## What is needed
Beginning with the line containing "[00:05:49.47]" and ending with the line containing "[00:05:50.94]", write out each line of the records below exactly; pictures and lines outside that range are left out.

## Available data
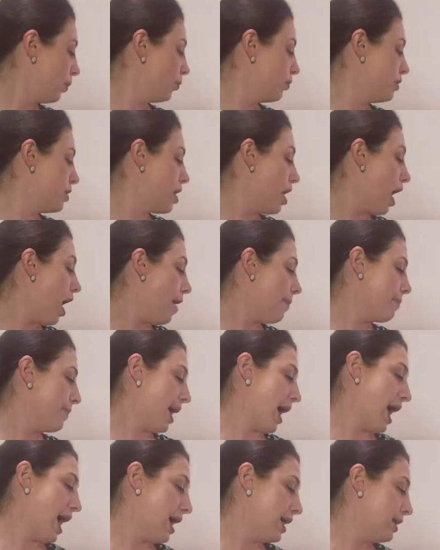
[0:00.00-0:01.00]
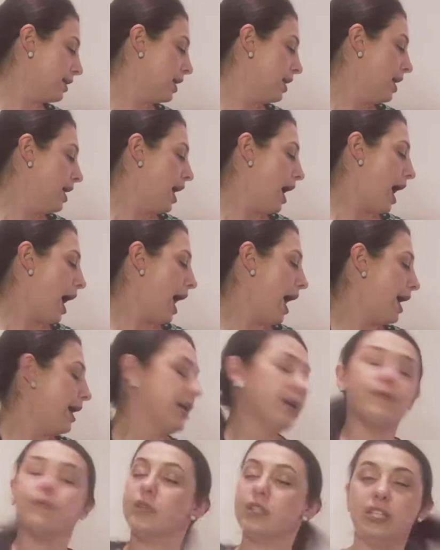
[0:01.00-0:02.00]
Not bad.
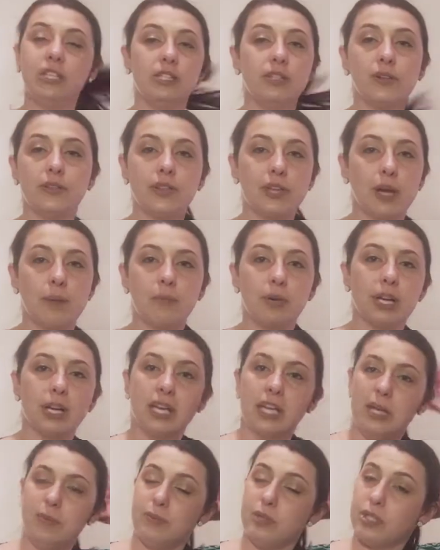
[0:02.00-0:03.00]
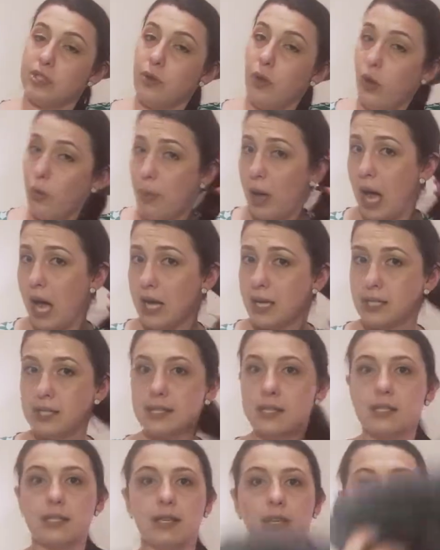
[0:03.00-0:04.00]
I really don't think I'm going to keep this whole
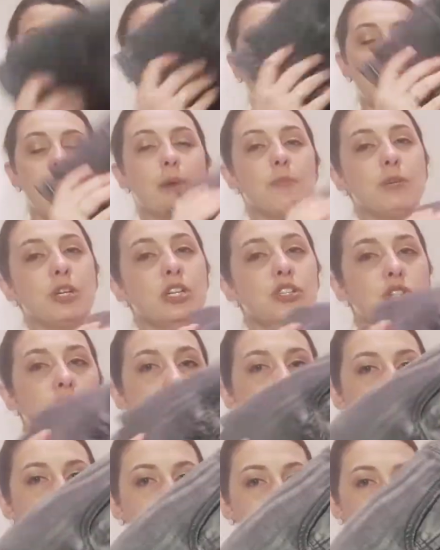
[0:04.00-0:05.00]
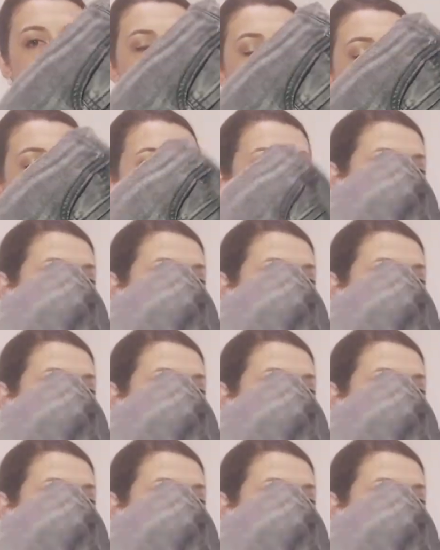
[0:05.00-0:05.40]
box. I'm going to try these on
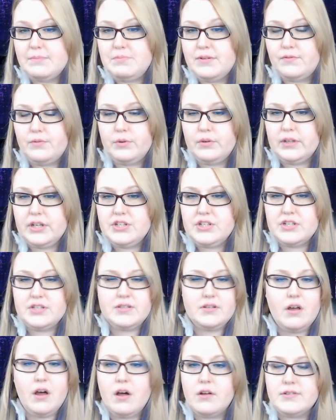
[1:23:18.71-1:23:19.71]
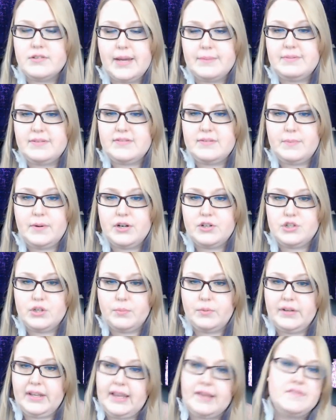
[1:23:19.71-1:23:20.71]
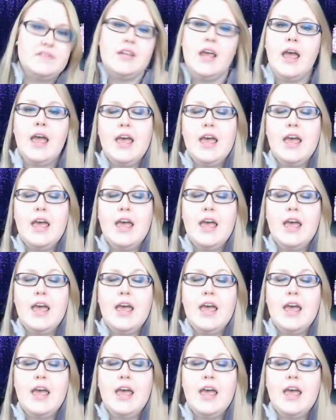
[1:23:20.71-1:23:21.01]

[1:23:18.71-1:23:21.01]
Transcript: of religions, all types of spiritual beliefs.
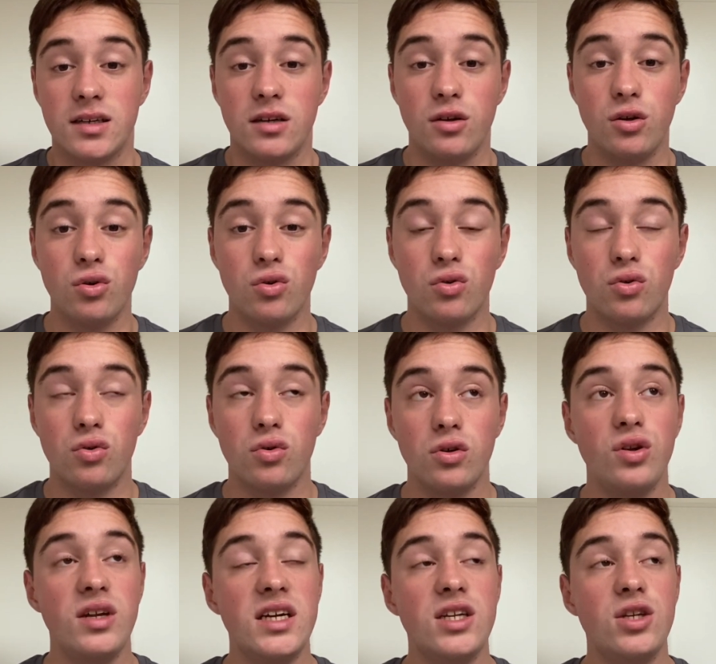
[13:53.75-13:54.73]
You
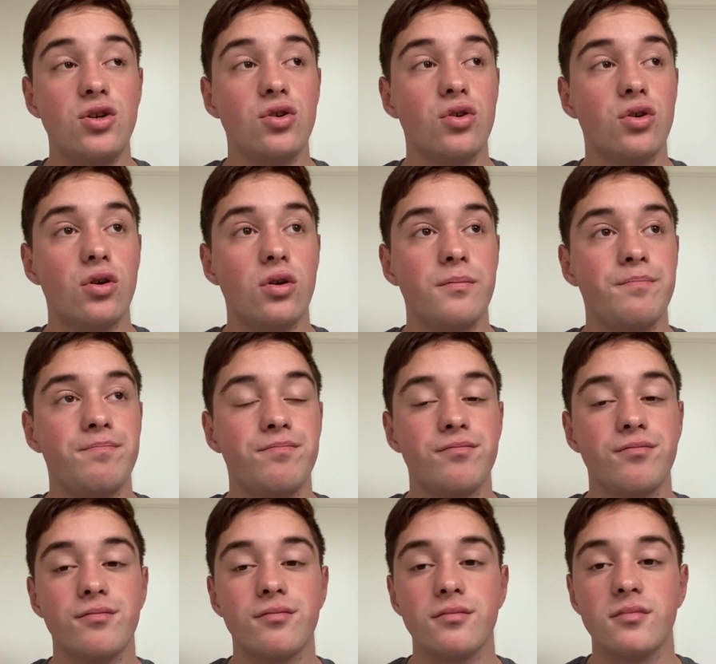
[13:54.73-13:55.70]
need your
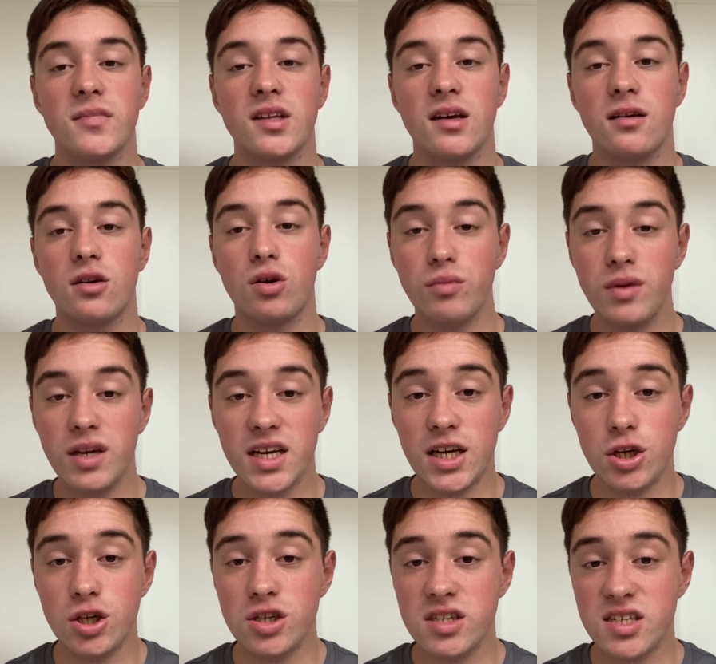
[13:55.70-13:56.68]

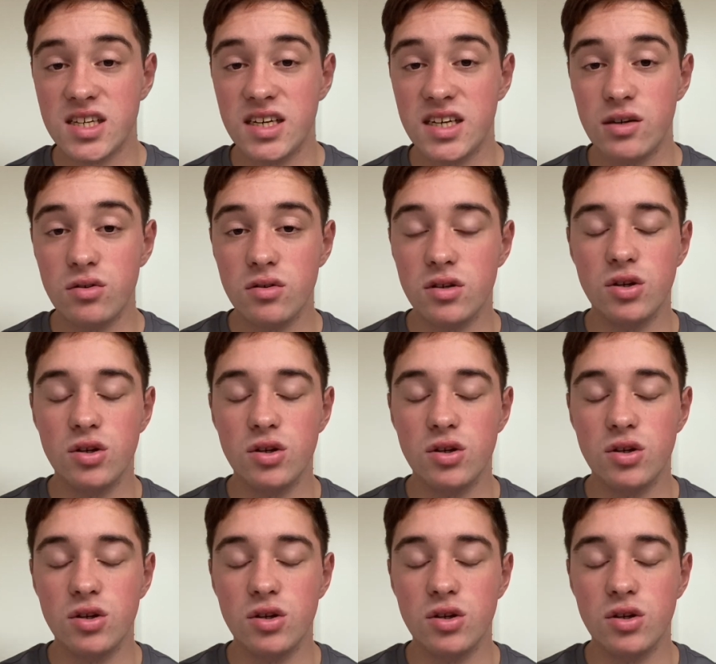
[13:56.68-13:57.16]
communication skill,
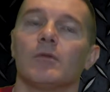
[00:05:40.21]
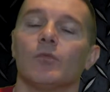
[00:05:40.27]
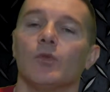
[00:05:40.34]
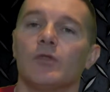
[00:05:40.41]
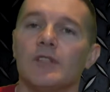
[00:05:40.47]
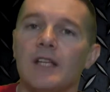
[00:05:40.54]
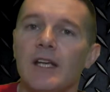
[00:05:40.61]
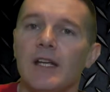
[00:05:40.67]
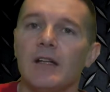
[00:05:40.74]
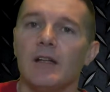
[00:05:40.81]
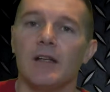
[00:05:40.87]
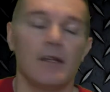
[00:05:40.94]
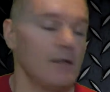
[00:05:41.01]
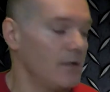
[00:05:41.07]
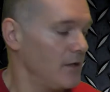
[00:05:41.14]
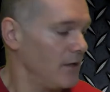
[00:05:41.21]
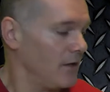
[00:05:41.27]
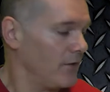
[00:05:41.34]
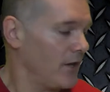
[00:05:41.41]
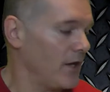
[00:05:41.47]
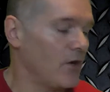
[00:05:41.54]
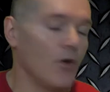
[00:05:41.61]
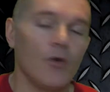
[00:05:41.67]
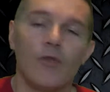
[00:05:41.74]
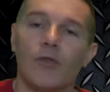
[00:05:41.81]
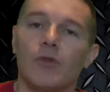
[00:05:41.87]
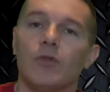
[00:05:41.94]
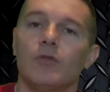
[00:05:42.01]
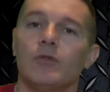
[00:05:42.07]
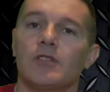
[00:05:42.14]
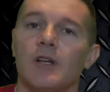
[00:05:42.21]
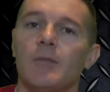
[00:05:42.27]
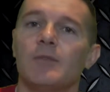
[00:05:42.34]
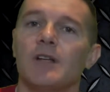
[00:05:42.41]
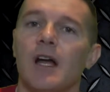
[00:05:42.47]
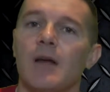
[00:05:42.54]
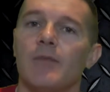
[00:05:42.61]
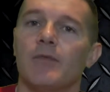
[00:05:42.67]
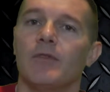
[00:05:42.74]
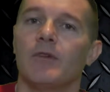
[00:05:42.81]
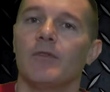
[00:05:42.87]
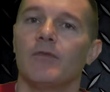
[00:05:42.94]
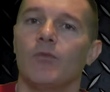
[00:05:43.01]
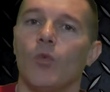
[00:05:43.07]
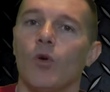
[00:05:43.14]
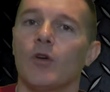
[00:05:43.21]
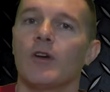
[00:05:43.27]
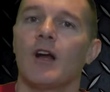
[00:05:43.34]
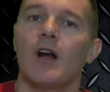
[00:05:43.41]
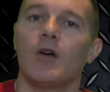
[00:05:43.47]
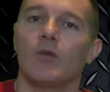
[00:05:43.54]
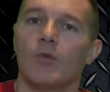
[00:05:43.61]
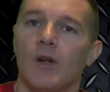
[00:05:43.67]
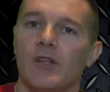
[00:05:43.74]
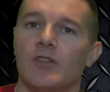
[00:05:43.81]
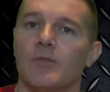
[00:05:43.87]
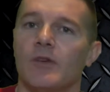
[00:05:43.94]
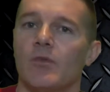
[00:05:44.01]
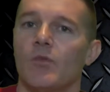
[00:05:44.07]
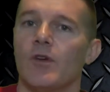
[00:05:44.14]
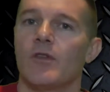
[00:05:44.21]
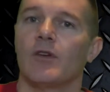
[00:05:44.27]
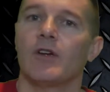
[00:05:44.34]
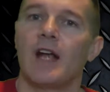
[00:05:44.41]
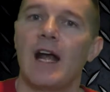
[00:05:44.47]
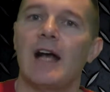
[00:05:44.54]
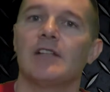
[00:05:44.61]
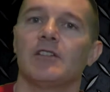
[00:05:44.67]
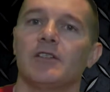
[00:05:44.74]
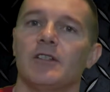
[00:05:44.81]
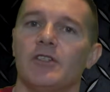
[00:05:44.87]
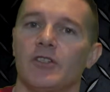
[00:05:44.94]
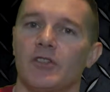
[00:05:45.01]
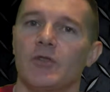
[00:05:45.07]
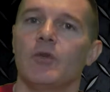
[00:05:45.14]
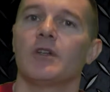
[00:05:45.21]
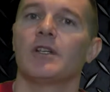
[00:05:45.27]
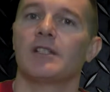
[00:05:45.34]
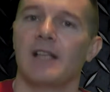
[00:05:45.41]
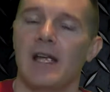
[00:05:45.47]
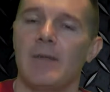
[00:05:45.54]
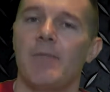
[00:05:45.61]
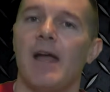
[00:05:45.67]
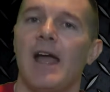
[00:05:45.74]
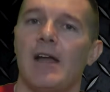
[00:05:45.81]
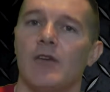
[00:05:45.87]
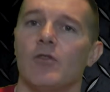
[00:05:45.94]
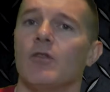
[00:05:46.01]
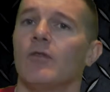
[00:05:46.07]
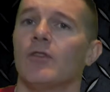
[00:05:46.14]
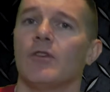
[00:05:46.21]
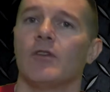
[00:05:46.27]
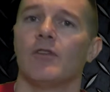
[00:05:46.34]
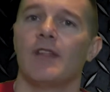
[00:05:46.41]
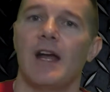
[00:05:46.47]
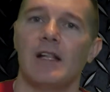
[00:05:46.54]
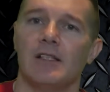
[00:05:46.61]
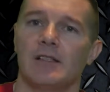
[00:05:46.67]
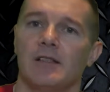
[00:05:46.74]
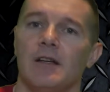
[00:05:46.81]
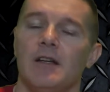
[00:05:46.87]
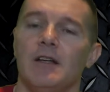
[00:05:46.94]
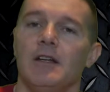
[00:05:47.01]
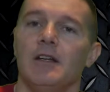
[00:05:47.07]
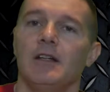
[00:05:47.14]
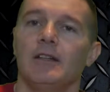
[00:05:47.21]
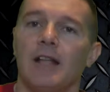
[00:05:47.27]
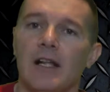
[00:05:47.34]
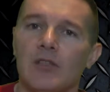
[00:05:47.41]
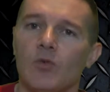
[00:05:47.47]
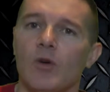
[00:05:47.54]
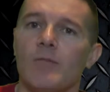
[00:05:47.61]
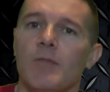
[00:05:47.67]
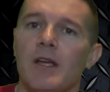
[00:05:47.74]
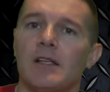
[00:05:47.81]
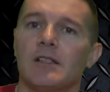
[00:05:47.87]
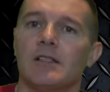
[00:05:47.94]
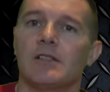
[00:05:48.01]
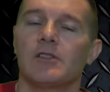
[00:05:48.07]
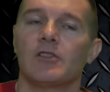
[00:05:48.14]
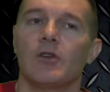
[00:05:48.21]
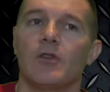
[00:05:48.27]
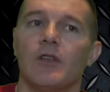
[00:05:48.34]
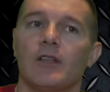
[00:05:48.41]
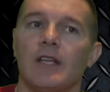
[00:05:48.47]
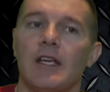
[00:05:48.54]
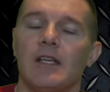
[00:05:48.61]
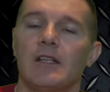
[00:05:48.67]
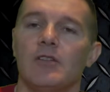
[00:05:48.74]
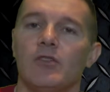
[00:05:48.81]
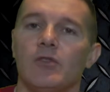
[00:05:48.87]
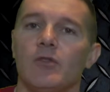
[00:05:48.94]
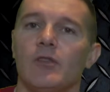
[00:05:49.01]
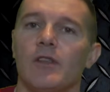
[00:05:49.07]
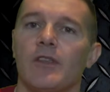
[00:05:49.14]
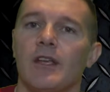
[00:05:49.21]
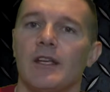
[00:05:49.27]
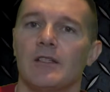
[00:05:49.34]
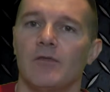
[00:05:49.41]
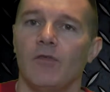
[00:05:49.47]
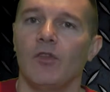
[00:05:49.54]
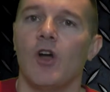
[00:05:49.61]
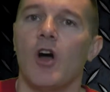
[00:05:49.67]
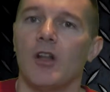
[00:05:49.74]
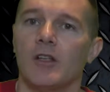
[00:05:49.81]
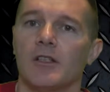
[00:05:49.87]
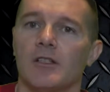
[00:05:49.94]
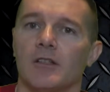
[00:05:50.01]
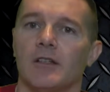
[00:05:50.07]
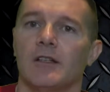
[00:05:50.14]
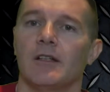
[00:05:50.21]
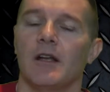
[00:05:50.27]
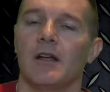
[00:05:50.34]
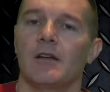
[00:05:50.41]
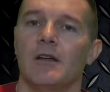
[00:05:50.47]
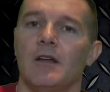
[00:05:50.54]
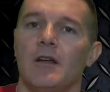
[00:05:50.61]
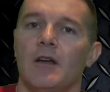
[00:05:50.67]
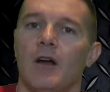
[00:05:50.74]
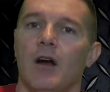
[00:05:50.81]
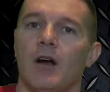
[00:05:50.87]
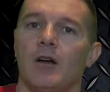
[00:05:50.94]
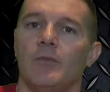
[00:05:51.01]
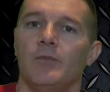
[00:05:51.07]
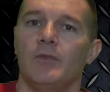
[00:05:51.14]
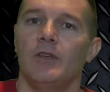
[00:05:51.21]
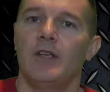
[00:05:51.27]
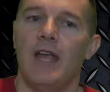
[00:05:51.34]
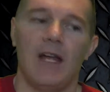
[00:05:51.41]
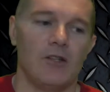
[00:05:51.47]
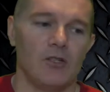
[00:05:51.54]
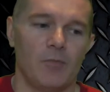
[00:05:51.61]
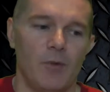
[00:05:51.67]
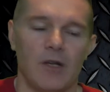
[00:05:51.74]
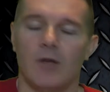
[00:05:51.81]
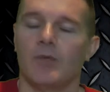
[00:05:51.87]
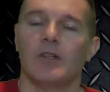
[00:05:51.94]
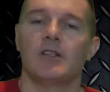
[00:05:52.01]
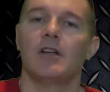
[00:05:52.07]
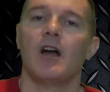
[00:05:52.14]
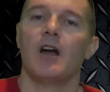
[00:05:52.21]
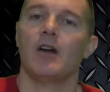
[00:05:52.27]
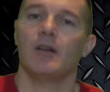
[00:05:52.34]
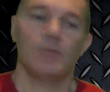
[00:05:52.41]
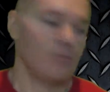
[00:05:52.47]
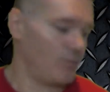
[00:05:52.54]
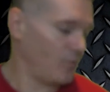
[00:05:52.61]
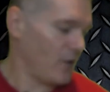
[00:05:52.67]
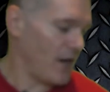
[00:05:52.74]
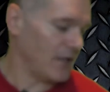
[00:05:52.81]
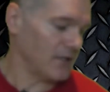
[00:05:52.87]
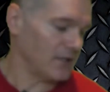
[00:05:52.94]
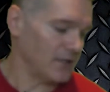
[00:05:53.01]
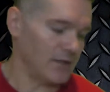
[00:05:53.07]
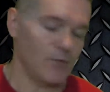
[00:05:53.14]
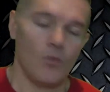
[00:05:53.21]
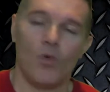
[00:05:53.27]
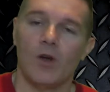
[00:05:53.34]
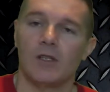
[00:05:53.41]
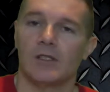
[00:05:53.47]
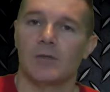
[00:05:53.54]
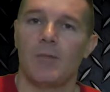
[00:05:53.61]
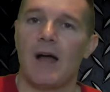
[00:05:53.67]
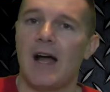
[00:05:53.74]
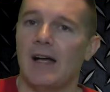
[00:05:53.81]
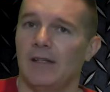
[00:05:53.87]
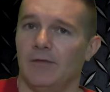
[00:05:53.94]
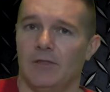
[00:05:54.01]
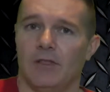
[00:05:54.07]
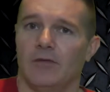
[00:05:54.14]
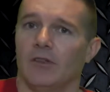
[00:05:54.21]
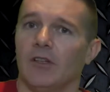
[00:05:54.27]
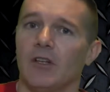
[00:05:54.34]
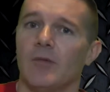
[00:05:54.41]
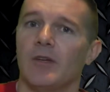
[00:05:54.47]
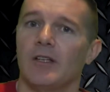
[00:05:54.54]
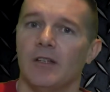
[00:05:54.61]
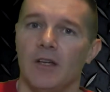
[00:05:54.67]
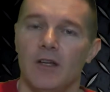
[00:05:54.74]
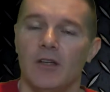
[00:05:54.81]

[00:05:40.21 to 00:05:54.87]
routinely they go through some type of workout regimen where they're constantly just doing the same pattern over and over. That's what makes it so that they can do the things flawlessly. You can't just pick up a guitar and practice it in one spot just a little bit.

## Reply to the task
[00:05:49.47]
[00:05:49.54]
[00:05:49.61]
[00:05:49.67]
[00:05:49.74]
[00:05:49.81]
[00:05:49.87]
[00:05:49.94]
[00:05:50.01]
[00:05:50.07]
[00:05:50.14]
[00:05:50.21]
[00:05:50.27]
[00:05:50.34]
[00:05:50.41]
[00:05:50.47]
[00:05:50.54]
[00:05:50.61]
[00:05:50.67]
[00:05:50.74]
[00:05:50.81]
[00:05:50.87]
[00:05:50.94]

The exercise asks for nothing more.